Aboard was champion jockey Ryan Moore, who added the Cup trophy to his win in this year’s Cox Plate on Adelaide.
“It’s very special,” he said of his win in the $6.2 million race. “It’s one of the greatest races in the world.”
The forecast high of 29C hit Flemington shortly after 4pm but in typical kaleidoscopic Melbourne fashion, brilliant sunshine alternated with rain and strong wind that buffeted hats and skirts.
Among the VIPs at the course were Governor-General Peter Cosgrove, Tour de France winner Cadel Evans, former Test cricket captain Ricky Ponting, Foreign Affairs Minister Julie Bishop, Premier Denis Napthine, and tennis ace Lleyton Hewitt.
Soccer great Mark Viduka was enjoying his first Cup Day at the course.
The former English Premier League star said the event made him proud to call Melbourne home.
“I always wanted to come, because everybody (overseas) always asked me if I’d ever come to a Melbourne Cup,” Viduka said.
By 5pm, police had evicted just 10 people, nine for alcohol-related offences. One minor had tried to buy alcohol. A couple were arrested for being drunk and disorderly.
Superintendent Cindy Millan said the crowd had been in good spirits and well-behaved — though the fashion police would have been busy with “quite a few fashion crimes”.
NSW and Victorian punters bet a combined $86.9 million on the race, compared with just over $90 million last year.
One punter with online bookmaker Sportingbet collected $221,000 after a $26,000 bet on Protectionist.
Others weren’t so lucky.
One lost $25,000 on the ill-fated Admire Rakti.
That horse, which carried the top weight of 58.5kg, had run well early before tiring. He collapsed back at his stable.
Racing Victoria head vet Brian Stewart said the cause of death was yet to be determined but the “circumstances of the horse’s passing are very rare”.
He said the horse’s connections were “naturally saddened by their tragic loss”.
DAGS, NAGS AND RATBAGS
IT was a Cup day as extraordinary and unpredictable as any other.
The race that stops the nation pulled 100,974 punters to Flemington, and there were many weird and wonderful fashions and great stories among them.
While fascinators flittered in the breeze, normality was thrown to the wind. Dapper gentlemen cracked open beers before midday and glamorous girls weaved barefoot between picnic rugs.
Grandmother Margaret Bellden, 84, could lay a legitimate claim to being Australia’s biggest Melbourne Cup fanatic — this year attending her 50th Cup.
She was at Flemington in 1950 when a 23-year-old Bart Cummings had his first real experience with the iconic cup as a strapper for his dad’s win via Comic Court. And she has seen Cummings win 12 since.
“I love the atmosphere, I love the racing, I love the fashion, I love the horses.
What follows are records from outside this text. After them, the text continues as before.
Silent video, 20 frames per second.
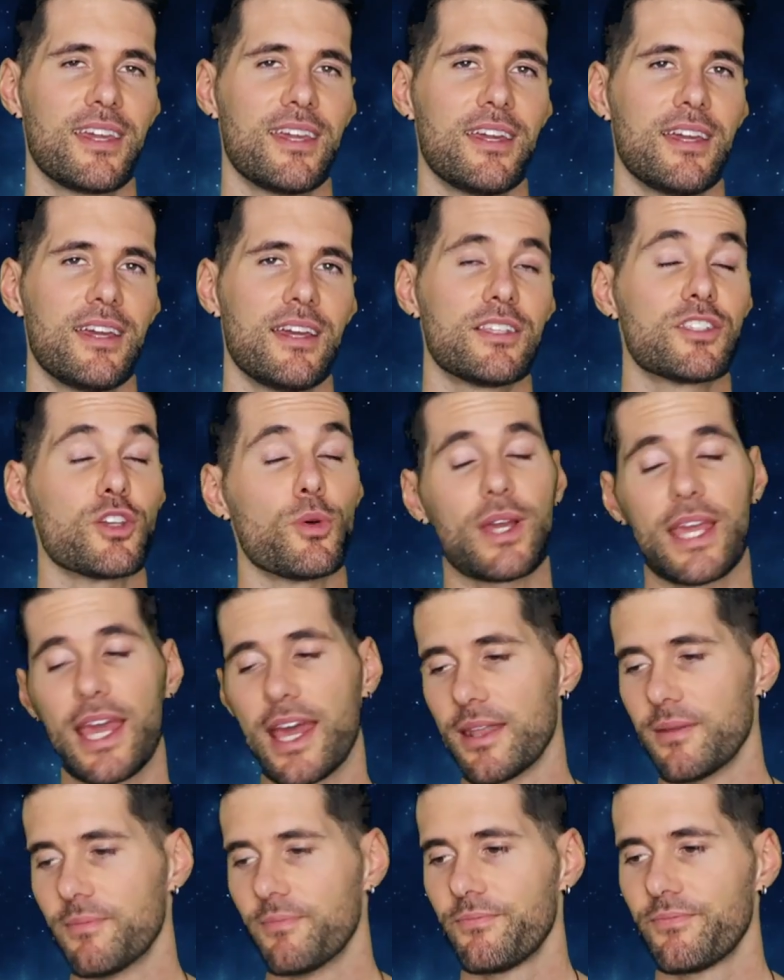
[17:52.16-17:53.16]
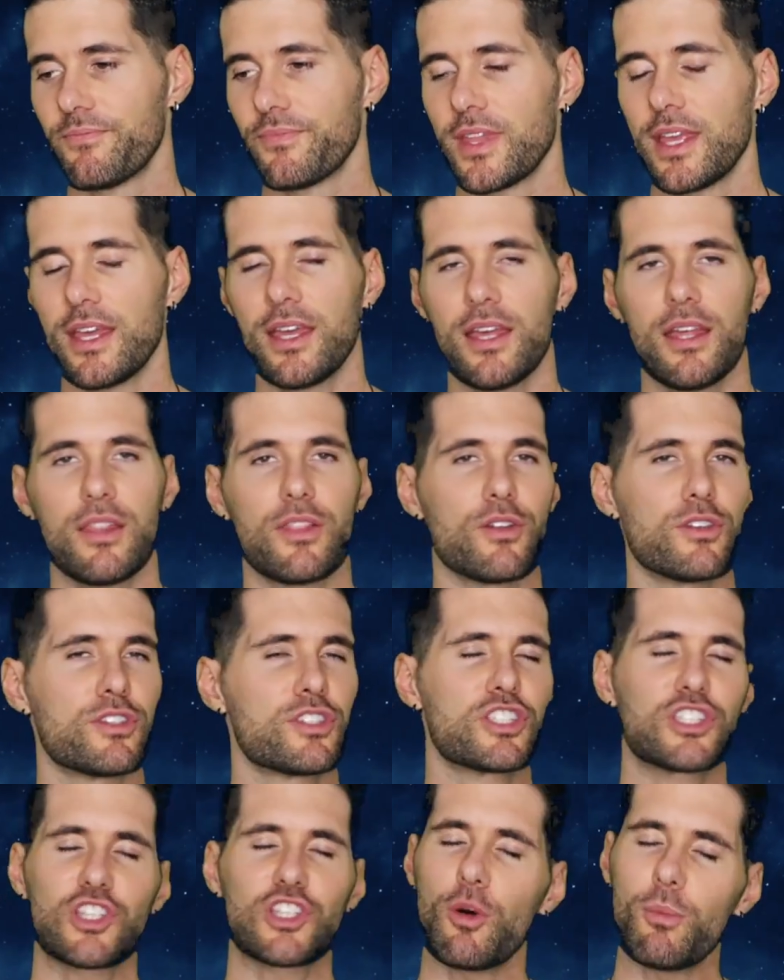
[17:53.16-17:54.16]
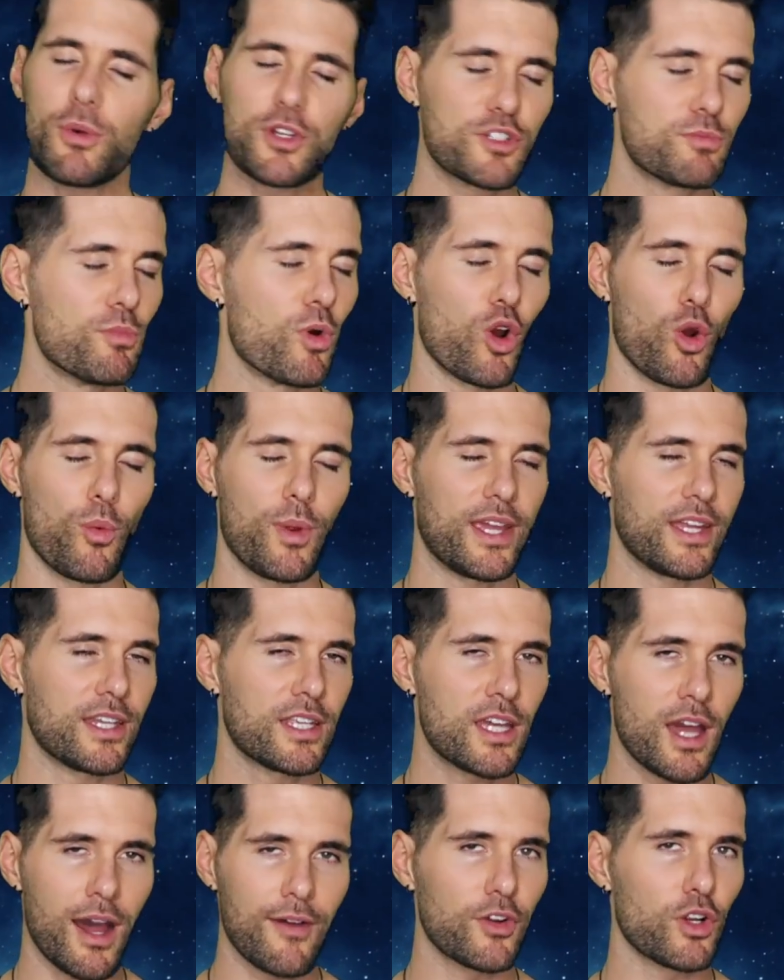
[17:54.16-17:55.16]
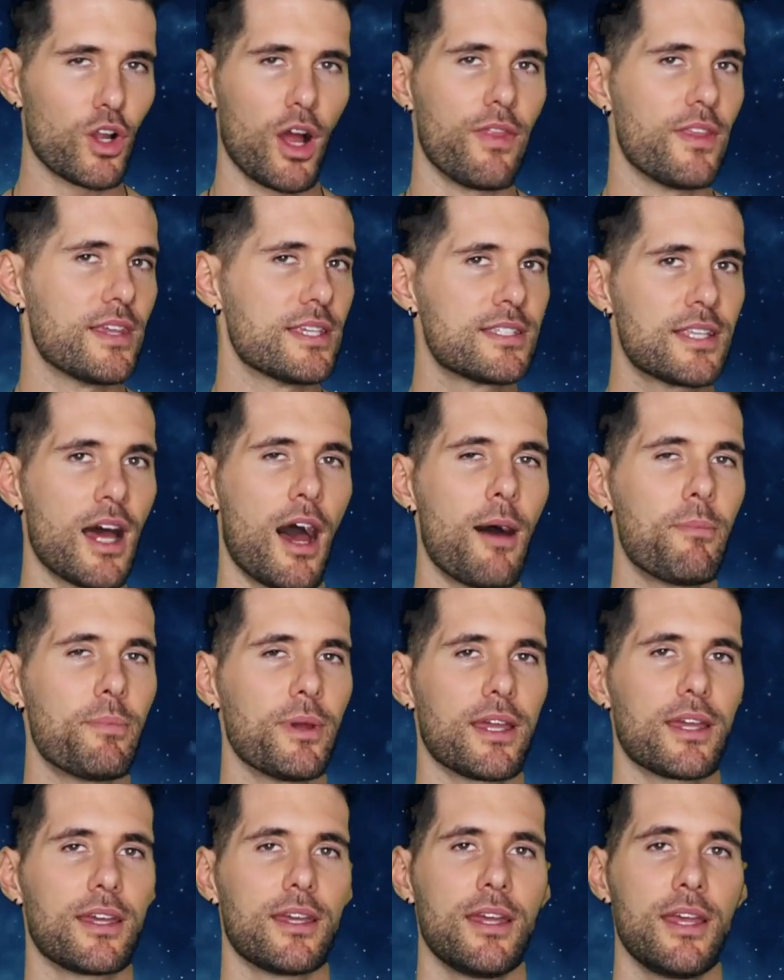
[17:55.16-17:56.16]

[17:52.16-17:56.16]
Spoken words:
So again, there's so much more we could cover on this topic,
It’s changed over the years but it’s still wonderful,” she said.
Celebrities posed for photos in the Birdcage but punters posing for selfies with each other proved the real party was on the lawn.
While the women were radiant, Kiwi Chris Wood and his mates drew the masses in their sunflower suits cut from curtains.
“We’re a marker. People know where to find their friends because of us. We add to the colour of the atmosphere. Everyone has been coming to say hi and take photos,” said Chris, from Upper Hutt.
He said his crew had been crossing the Tasman every two years for the past decade to celebrate the Cup. “It wouldn’t be a Melbourne Cup without us,” he said.
Deslys Dubois and Greg Millard backed their locally bought blow-up horses against the 11 foreign raiders competing for Cup glory — giving Ms Dubois the perfect alibi for flat shoes.
An all-girl cast of superheroes posed heroically.
“Our outfits took five minutes to prepare and we’re getting all the attention,”said Dandenong Wonder Woman Kelly Johnsen.